C2001-1 Speaking Indistinctly

            Sometimes, when I watch television with the captioning feature turned on, I see a message that says, “Speaking Indistinctly,” as if Indistinctly were a separate language.  In the USA, Indistinctly appears to be a cognate of the Indo-European family of languages because words and phrases frequently appear from a tangled nest of incomprehension that are nearly identical with standard English words and phrases.  They are just harder to understand.  And those words always emanate from the mouths of particularly lazy speakers, like the slushy, half-slurred words of a common lush.
            I suspect that such lazy habits are born sitting in front of computer screens or television sets in a childhood or adolescence devoid of any real conversation and dialog.  The inanimate nature of those electronic devices does not allow for inquiry when incomprehension occurs.  Instead, the passive nature of those devices encourages a tolerance for indistinct and unintelligible speech.  Later, when actual conversations take place between individuals, those bad computer and television habits make it unnecessary to understand exactly what the other person is saying.  One need merely wait until the noise stops coming from the other person and it is time for one to speak oneself: sequential monologues, unrelated to each other, occurring more-or-less contemporaneously.

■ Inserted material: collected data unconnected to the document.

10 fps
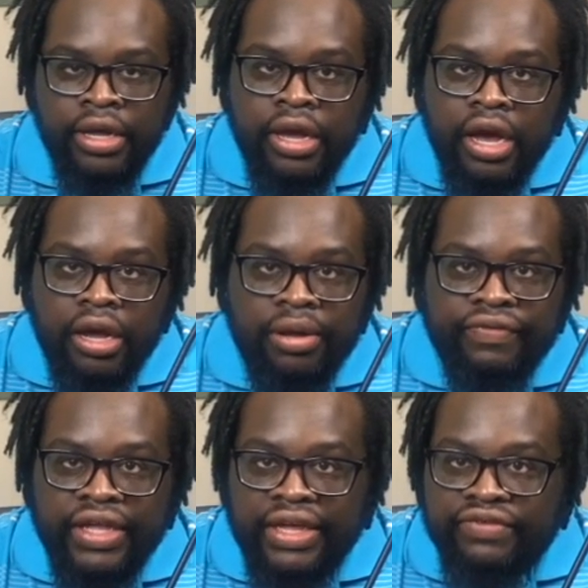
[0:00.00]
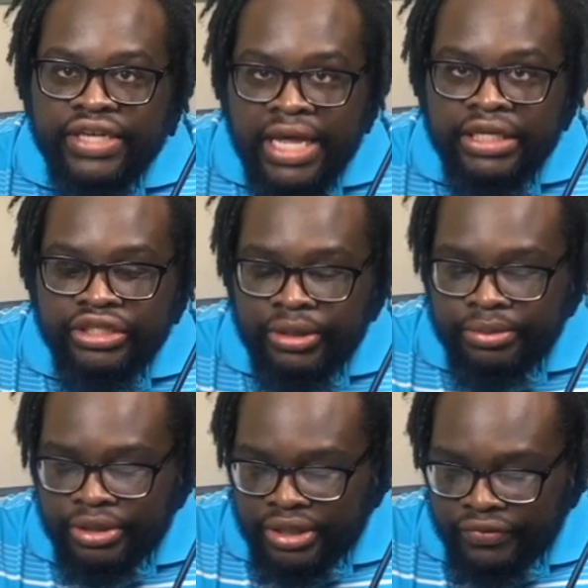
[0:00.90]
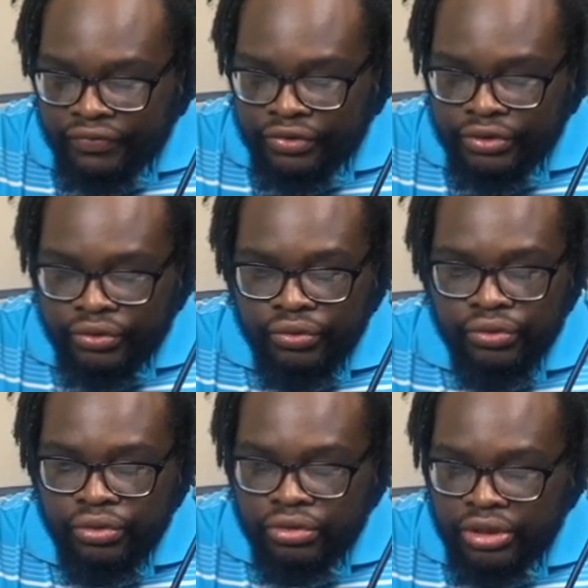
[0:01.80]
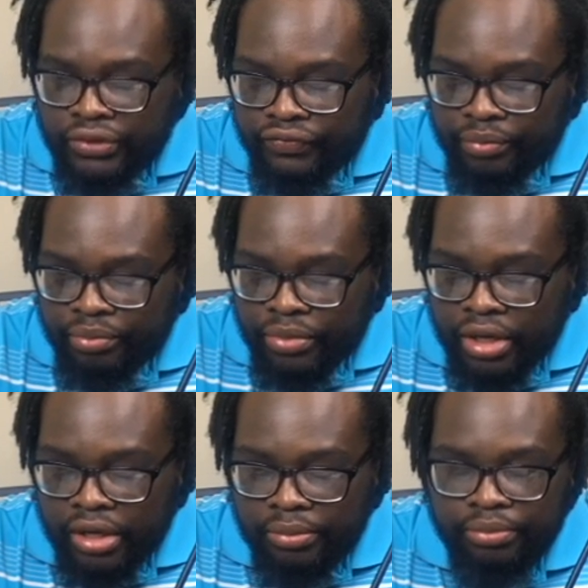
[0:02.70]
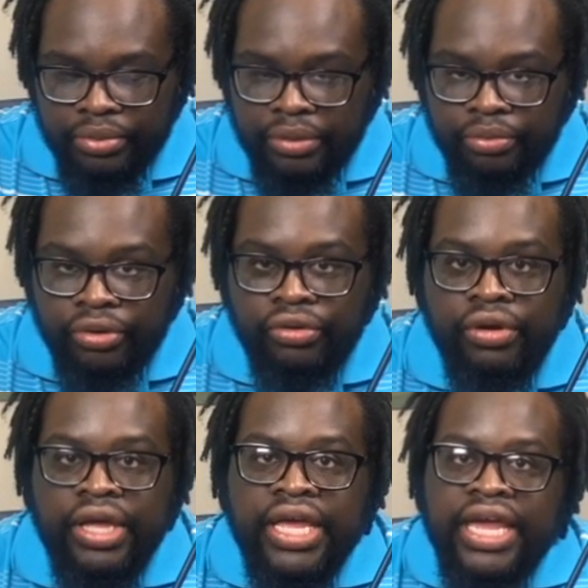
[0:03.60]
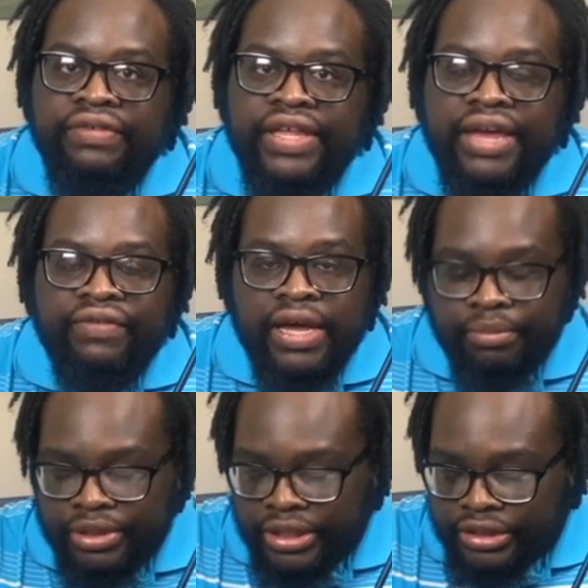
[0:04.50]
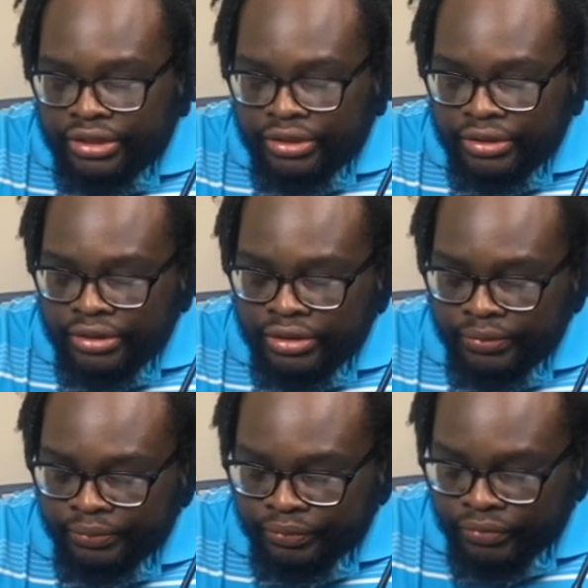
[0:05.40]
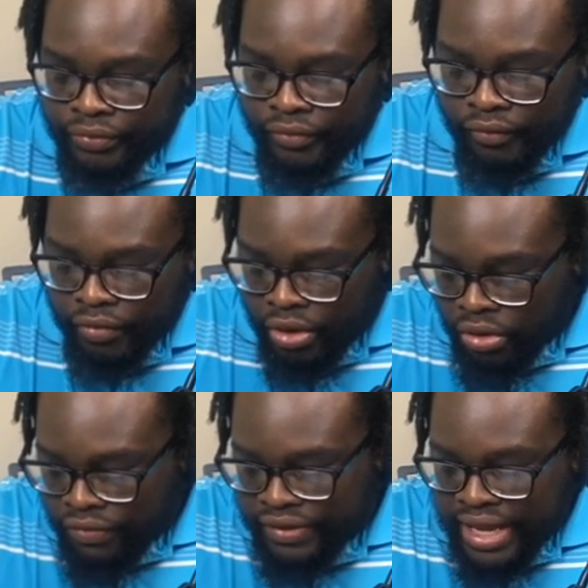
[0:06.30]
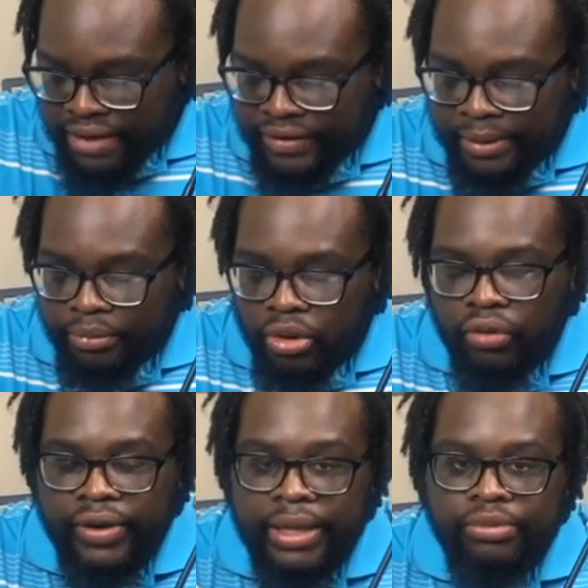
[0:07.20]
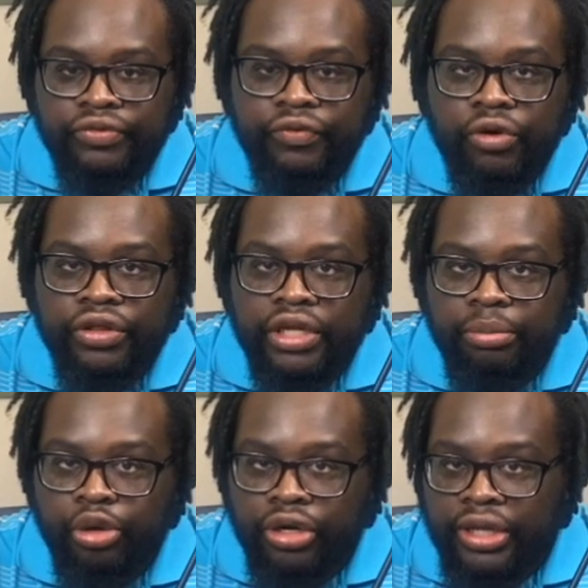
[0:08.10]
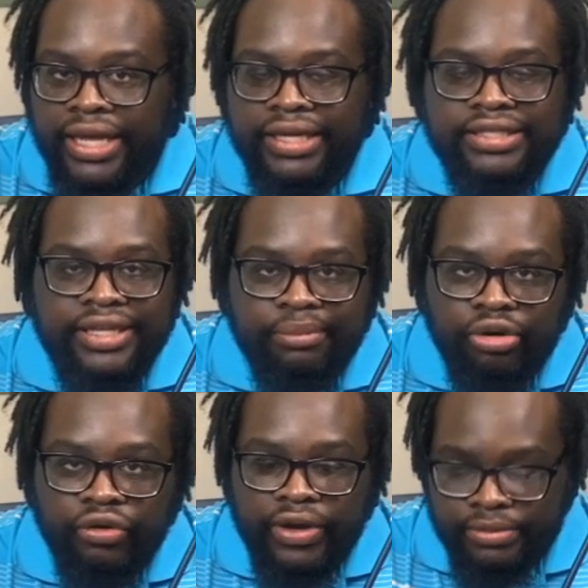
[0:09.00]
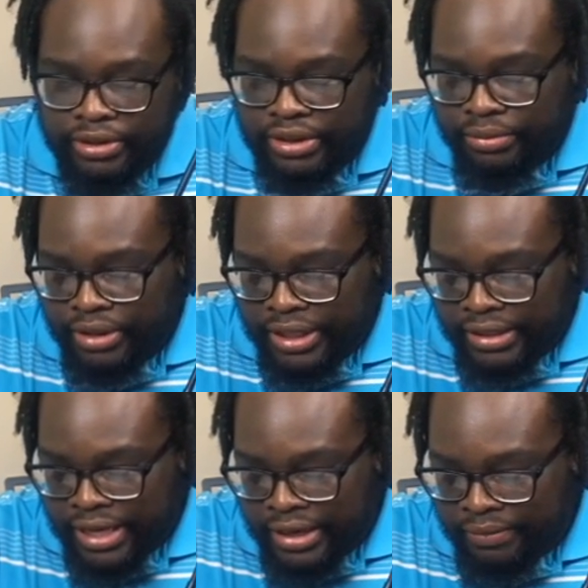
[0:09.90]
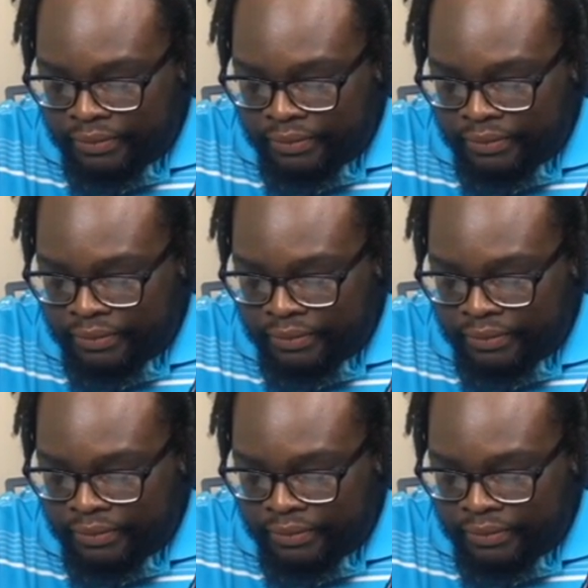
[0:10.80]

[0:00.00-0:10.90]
if they give scholarships to different schools or different people, if they have competitions, or if they have like programs for the community, like STEM programs or something like that.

            It is, in my mind, another failure of the U.S. educational establishment that they cannot turn out graduates who can write and speak as if they had been the beneficiaries of a genuine education.  Many cannot spell or write coherent sentences.  Many cannot stand up in front of a group of people and speak well or even be understood by others.
            But slowly, ever so slowly, I am beginning to understand why this is so.  Our local newspaper  today showed youngsters in the local high school fashioning a wedding dress entirely from toilet paper.  I’m sure many hours of classroom time were expended in this fruitless pursuit, where none was required to spell accurately, or compose coherent sentences, or even to speak with enough clarity that others could understand them at all: your education dollars at work.